» Exercise requirements:
Every record needs to be repeated exactly; its pictures do not.

» Stored data:
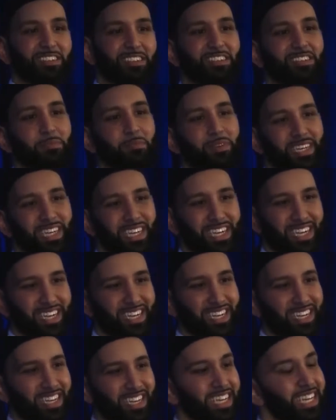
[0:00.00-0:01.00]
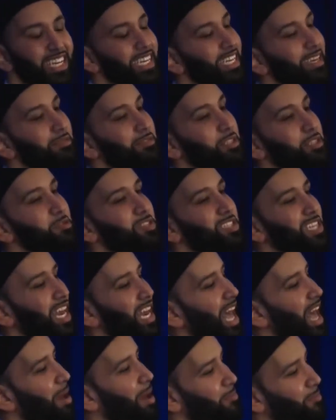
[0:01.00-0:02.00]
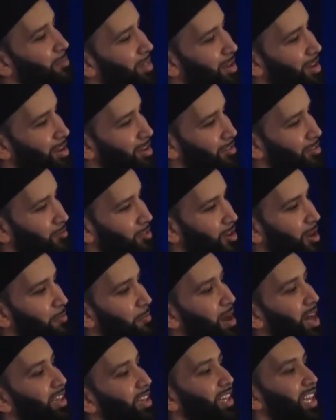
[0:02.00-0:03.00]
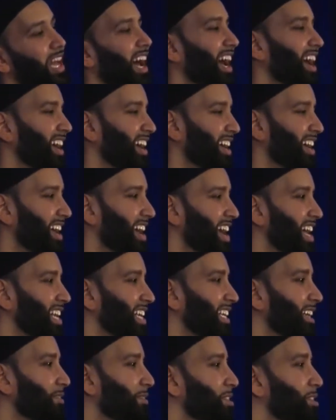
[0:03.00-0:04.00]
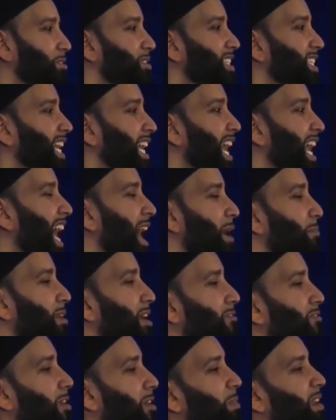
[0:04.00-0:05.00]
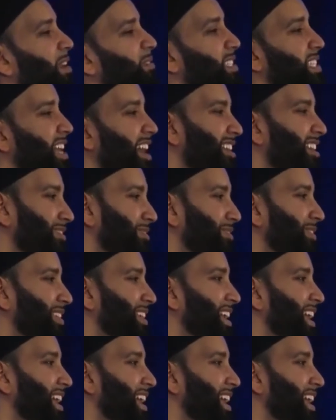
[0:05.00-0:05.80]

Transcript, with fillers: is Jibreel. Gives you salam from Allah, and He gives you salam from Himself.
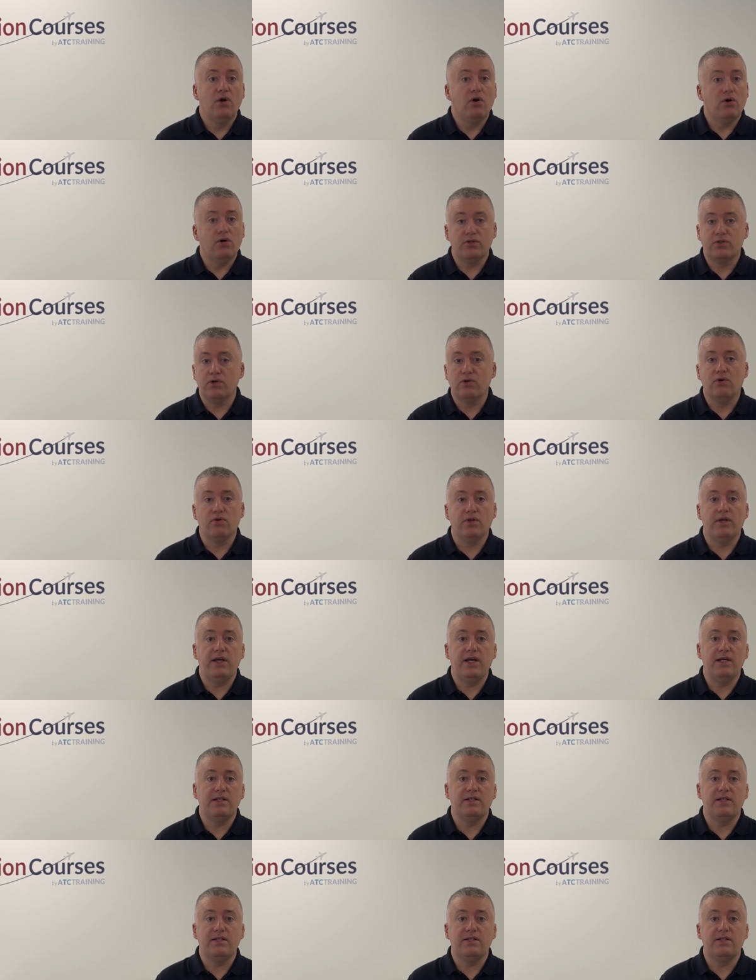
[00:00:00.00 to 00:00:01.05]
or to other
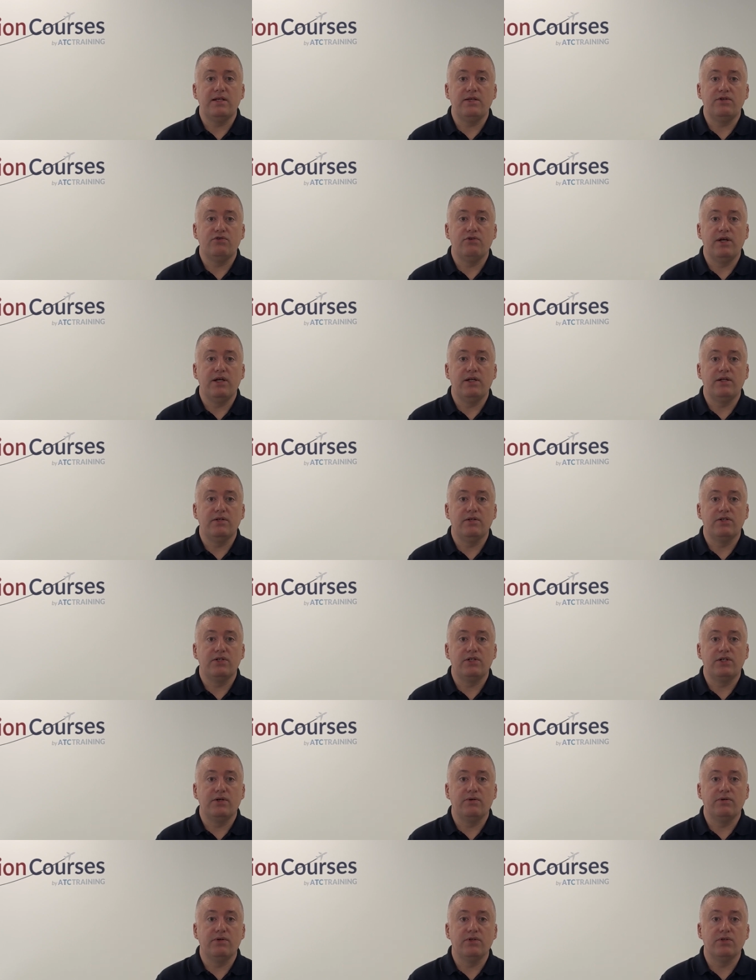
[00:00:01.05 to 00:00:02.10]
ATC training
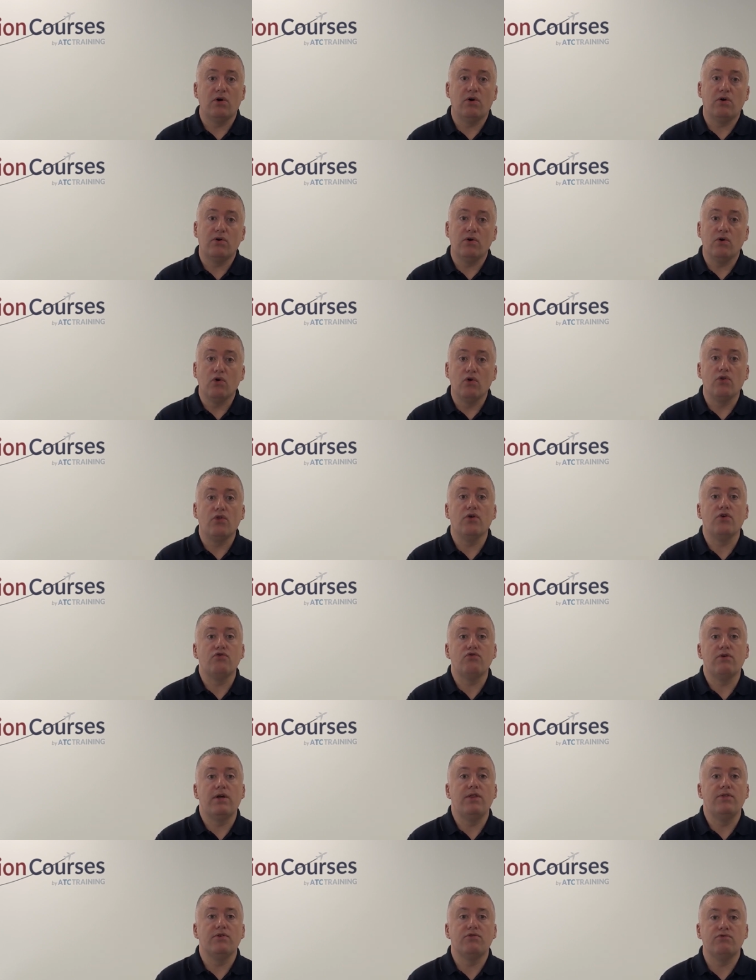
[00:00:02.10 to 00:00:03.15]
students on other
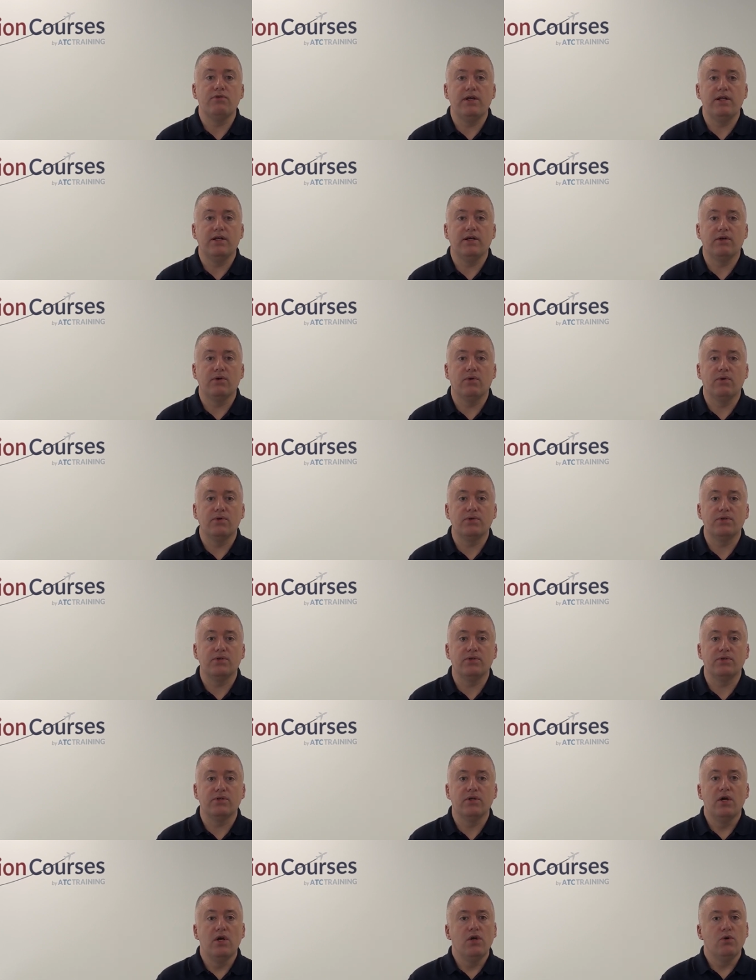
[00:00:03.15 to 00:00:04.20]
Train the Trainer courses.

» Problem solution:
[0:00.00-0:01.00]
[0:01.00-0:02.00]
[0:02.00-0:03.00]
[0:03.00-0:04.00]
[0:04.00-0:05.00]
[0:05.00-0:05.80]

Transcript, with fillers: is Jibreel. Gives you salam from Allah, and He gives you salam from Himself.
[00:00:00.00 to 00:00:01.05]
or to other
[00:00:01.05 to 00:00:02.10]
ATC training
[00:00:02.10 to 00:00:03.15]
students on other
[00:00:03.15 to 00:00:04.20]
Train the Trainer courses.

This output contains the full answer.